▶ Extracted data entries
═══

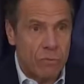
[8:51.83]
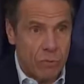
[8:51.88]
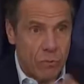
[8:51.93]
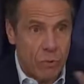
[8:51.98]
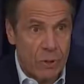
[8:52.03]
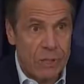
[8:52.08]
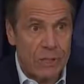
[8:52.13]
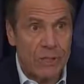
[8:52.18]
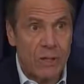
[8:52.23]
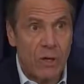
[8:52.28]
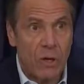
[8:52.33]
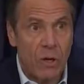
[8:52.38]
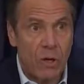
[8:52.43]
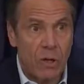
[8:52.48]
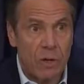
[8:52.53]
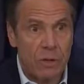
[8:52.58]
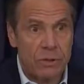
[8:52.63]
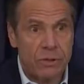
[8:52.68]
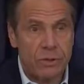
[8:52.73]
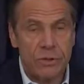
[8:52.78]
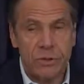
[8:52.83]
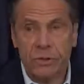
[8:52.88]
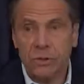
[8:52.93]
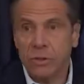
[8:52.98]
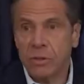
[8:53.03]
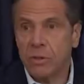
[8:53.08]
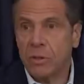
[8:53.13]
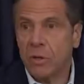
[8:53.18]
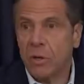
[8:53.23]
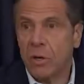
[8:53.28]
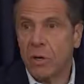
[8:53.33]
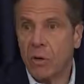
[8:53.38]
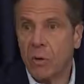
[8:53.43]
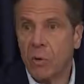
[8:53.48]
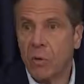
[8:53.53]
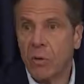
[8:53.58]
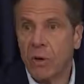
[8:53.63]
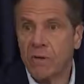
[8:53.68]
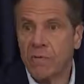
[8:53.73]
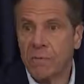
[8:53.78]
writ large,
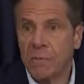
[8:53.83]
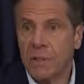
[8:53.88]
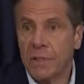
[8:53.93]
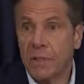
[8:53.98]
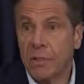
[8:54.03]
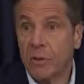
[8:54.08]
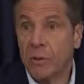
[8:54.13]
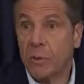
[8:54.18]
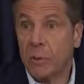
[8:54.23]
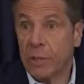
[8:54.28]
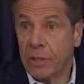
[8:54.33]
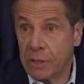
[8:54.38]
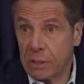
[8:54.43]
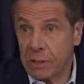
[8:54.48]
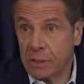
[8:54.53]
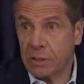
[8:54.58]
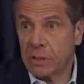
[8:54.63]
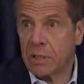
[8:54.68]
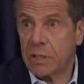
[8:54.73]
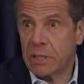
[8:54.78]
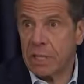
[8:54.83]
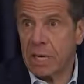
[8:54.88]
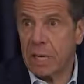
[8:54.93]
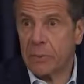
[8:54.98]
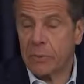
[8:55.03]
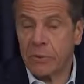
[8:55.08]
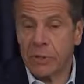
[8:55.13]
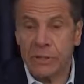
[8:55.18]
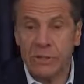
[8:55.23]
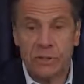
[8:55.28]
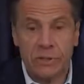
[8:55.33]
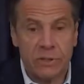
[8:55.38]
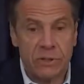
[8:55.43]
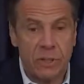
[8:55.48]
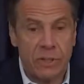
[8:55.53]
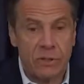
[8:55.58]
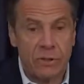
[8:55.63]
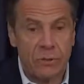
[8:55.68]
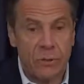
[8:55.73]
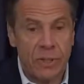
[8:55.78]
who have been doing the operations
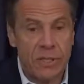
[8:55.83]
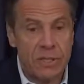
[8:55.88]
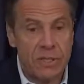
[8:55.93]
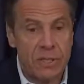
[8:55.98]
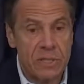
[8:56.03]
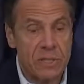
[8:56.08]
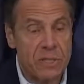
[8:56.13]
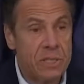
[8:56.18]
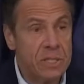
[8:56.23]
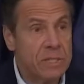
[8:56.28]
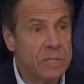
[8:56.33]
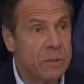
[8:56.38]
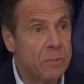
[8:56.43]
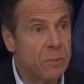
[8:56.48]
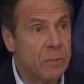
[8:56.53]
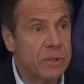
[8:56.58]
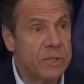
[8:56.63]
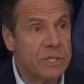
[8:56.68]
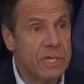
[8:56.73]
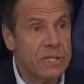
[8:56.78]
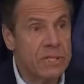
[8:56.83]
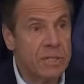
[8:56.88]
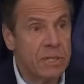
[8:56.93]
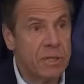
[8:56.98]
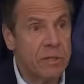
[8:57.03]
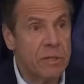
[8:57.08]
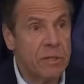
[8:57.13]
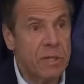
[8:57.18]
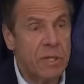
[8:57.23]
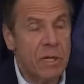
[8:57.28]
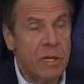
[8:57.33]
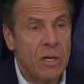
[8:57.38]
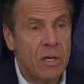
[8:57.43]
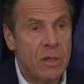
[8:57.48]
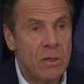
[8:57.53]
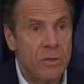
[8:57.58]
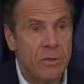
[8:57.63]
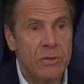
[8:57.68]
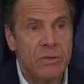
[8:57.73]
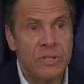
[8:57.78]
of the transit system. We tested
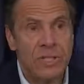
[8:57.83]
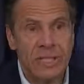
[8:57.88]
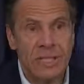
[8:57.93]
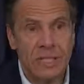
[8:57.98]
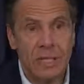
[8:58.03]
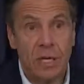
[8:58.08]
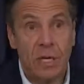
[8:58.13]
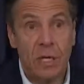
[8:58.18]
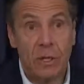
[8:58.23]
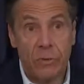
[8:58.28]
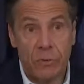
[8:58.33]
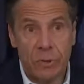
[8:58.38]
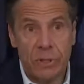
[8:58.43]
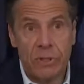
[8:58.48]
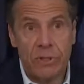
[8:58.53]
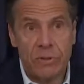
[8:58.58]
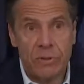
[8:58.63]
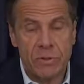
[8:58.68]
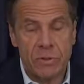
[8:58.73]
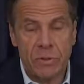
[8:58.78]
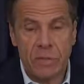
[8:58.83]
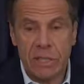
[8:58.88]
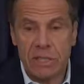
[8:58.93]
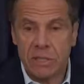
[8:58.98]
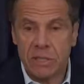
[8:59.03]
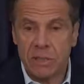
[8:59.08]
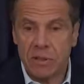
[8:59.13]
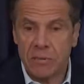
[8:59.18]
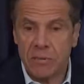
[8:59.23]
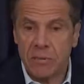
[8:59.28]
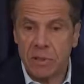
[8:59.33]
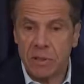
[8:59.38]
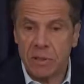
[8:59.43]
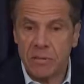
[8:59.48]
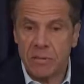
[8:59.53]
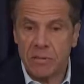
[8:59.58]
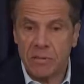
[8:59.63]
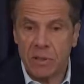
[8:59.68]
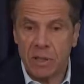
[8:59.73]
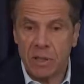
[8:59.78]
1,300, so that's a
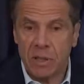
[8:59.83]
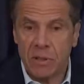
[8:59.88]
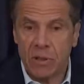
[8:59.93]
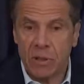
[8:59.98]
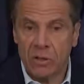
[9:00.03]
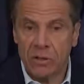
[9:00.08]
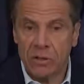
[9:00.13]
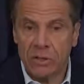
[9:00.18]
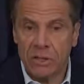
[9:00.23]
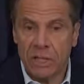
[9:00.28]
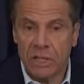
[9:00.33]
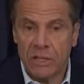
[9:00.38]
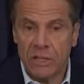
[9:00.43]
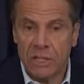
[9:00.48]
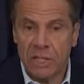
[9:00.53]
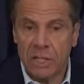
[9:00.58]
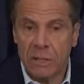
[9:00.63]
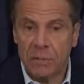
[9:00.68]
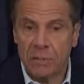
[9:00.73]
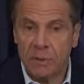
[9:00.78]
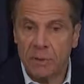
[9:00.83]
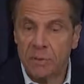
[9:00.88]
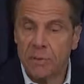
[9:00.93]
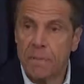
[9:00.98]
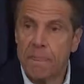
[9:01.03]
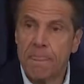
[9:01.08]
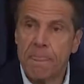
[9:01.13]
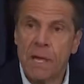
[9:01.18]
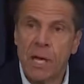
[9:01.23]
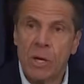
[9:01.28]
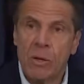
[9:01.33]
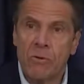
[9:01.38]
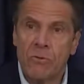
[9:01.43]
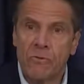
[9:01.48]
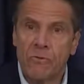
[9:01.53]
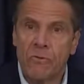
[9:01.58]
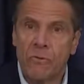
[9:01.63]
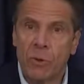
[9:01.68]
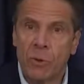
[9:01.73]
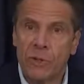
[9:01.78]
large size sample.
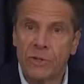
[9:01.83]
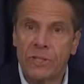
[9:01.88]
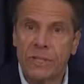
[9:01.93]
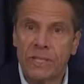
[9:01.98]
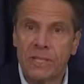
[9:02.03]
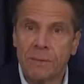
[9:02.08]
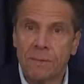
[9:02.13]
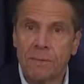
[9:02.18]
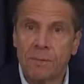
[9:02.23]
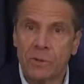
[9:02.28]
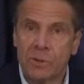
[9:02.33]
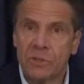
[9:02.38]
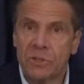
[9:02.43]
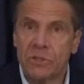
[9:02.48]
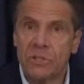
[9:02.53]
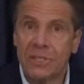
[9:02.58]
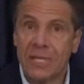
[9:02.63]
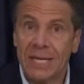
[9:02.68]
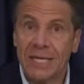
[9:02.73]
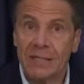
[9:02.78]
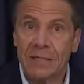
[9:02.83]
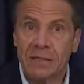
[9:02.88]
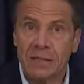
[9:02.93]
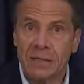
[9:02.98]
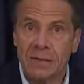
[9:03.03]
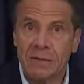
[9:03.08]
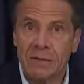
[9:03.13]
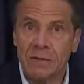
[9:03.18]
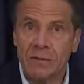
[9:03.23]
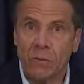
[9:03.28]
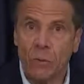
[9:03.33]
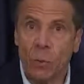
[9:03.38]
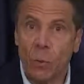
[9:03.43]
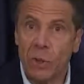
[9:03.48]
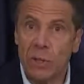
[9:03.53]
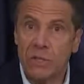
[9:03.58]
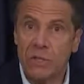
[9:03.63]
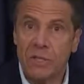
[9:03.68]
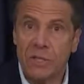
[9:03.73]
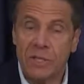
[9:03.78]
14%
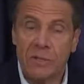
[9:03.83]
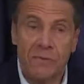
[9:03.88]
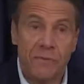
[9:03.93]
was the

═══

▶ WORK TO COMPLETE
Your reply must match the data above line for line, except that it holds no pictures.

▶ COMPLETED TASK
[8:51.83]
[8:51.88]
[8:51.93]
[8:51.98]
[8:52.03]
[8:52.08]
[8:52.13]
[8:52.18]
[8:52.23]
[8:52.28]
[8:52.33]
[8:52.38]
[8:52.43]
[8:52.48]
[8:52.53]
[8:52.58]
[8:52.63]
[8:52.68]
[8:52.73]
[8:52.78]
[8:52.83]
[8:52.88]
[8:52.93]
[8:52.98]
[8:53.03]
[8:53.08]
[8:53.13]
[8:53.18]
[8:53.23]
[8:53.28]
[8:53.33]
[8:53.38]
[8:53.43]
[8:53.48]
[8:53.53]
[8:53.58]
[8:53.63]
[8:53.68]
[8:53.73]
[8:53.78]
writ large,
[8:53.83]
[8:53.88]
[8:53.93]
[8:53.98]
[8:54.03]
[8:54.08]
[8:54.13]
[8:54.18]
[8:54.23]
[8:54.28]
[8:54.33]
[8:54.38]
[8:54.43]
[8:54.48]
[8:54.53]
[8:54.58]
[8:54.63]
[8:54.68]
[8:54.73]
[8:54.78]
[8:54.83]
[8:54.88]
[8:54.93]
[8:54.98]
[8:55.03]
[8:55.08]
[8:55.13]
[8:55.18]
[8:55.23]
[8:55.28]
[8:55.33]
[8:55.38]
[8:55.43]
[8:55.48]
[8:55.53]
[8:55.58]
[8:55.63]
[8:55.68]
[8:55.73]
[8:55.78]
who have been doing the operations
[8:55.83]
[8:55.88]
[8:55.93]
[8:55.98]
[8:56.03]
[8:56.08]
[8:56.13]
[8:56.18]
[8:56.23]
[8:56.28]
[8:56.33]
[8:56.38]
[8:56.43]
[8:56.48]
[8:56.53]
[8:56.58]
[8:56.63]
[8:56.68]
[8:56.73]
[8:56.78]
[8:56.83]
[8:56.88]
[8:56.93]
[8:56.98]
[8:57.03]
[8:57.08]
[8:57.13]
[8:57.18]
[8:57.23]
[8:57.28]
[8:57.33]
[8:57.38]
[8:57.43]
[8:57.48]
[8:57.53]
[8:57.58]
[8:57.63]
[8:57.68]
[8:57.73]
[8:57.78]
of the transit system. We tested
[8:57.83]
[8:57.88]
[8:57.93]
[8:57.98]
[8:58.03]
[8:58.08]
[8:58.13]
[8:58.18]
[8:58.23]
[8:58.28]
[8:58.33]
[8:58.38]
[8:58.43]
[8:58.48]
[8:58.53]
[8:58.58]
[8:58.63]
[8:58.68]
[8:58.73]
[8:58.78]
[8:58.83]
[8:58.88]
[8:58.93]
[8:58.98]
[8:59.03]
[8:59.08]
[8:59.13]
[8:59.18]
[8:59.23]
[8:59.28]
[8:59.33]
[8:59.38]
[8:59.43]
[8:59.48]
[8:59.53]
[8:59.58]
[8:59.63]
[8:59.68]
[8:59.73]
[8:59.78]
1,300, so that's a
[8:59.83]
[8:59.88]
[8:59.93]
[8:59.98]
[9:00.03]
[9:00.08]
[9:00.13]
[9:00.18]
[9:00.23]
[9:00.28]
[9:00.33]
[9:00.38]
[9:00.43]
[9:00.48]
[9:00.53]
[9:00.58]
[9:00.63]
[9:00.68]
[9:00.73]
[9:00.78]
[9:00.83]
[9:00.88]
[9:00.93]
[9:00.98]
[9:01.03]
[9:01.08]
[9:01.13]
[9:01.18]
[9:01.23]
[9:01.28]
[9:01.33]
[9:01.38]
[9:01.43]
[9:01.48]
[9:01.53]
[9:01.58]
[9:01.63]
[9:01.68]
[9:01.73]
[9:01.78]
large size sample.
[9:01.83]
[9:01.88]
[9:01.93]
[9:01.98]
[9:02.03]
[9:02.08]
[9:02.13]
[9:02.18]
[9:02.23]
[9:02.28]
[9:02.33]
[9:02.38]
[9:02.43]
[9:02.48]
[9:02.53]
[9:02.58]
[9:02.63]
[9:02.68]
[9:02.73]
[9:02.78]
[9:02.83]
[9:02.88]
[9:02.93]
[9:02.98]
[9:03.03]
[9:03.08]
[9:03.13]
[9:03.18]
[9:03.23]
[9:03.28]
[9:03.33]
[9:03.38]
[9:03.43]
[9:03.48]
[9:03.53]
[9:03.58]
[9:03.63]
[9:03.68]
[9:03.73]
[9:03.78]
14%
[9:03.83]
[9:03.88]
[9:03.93]
was the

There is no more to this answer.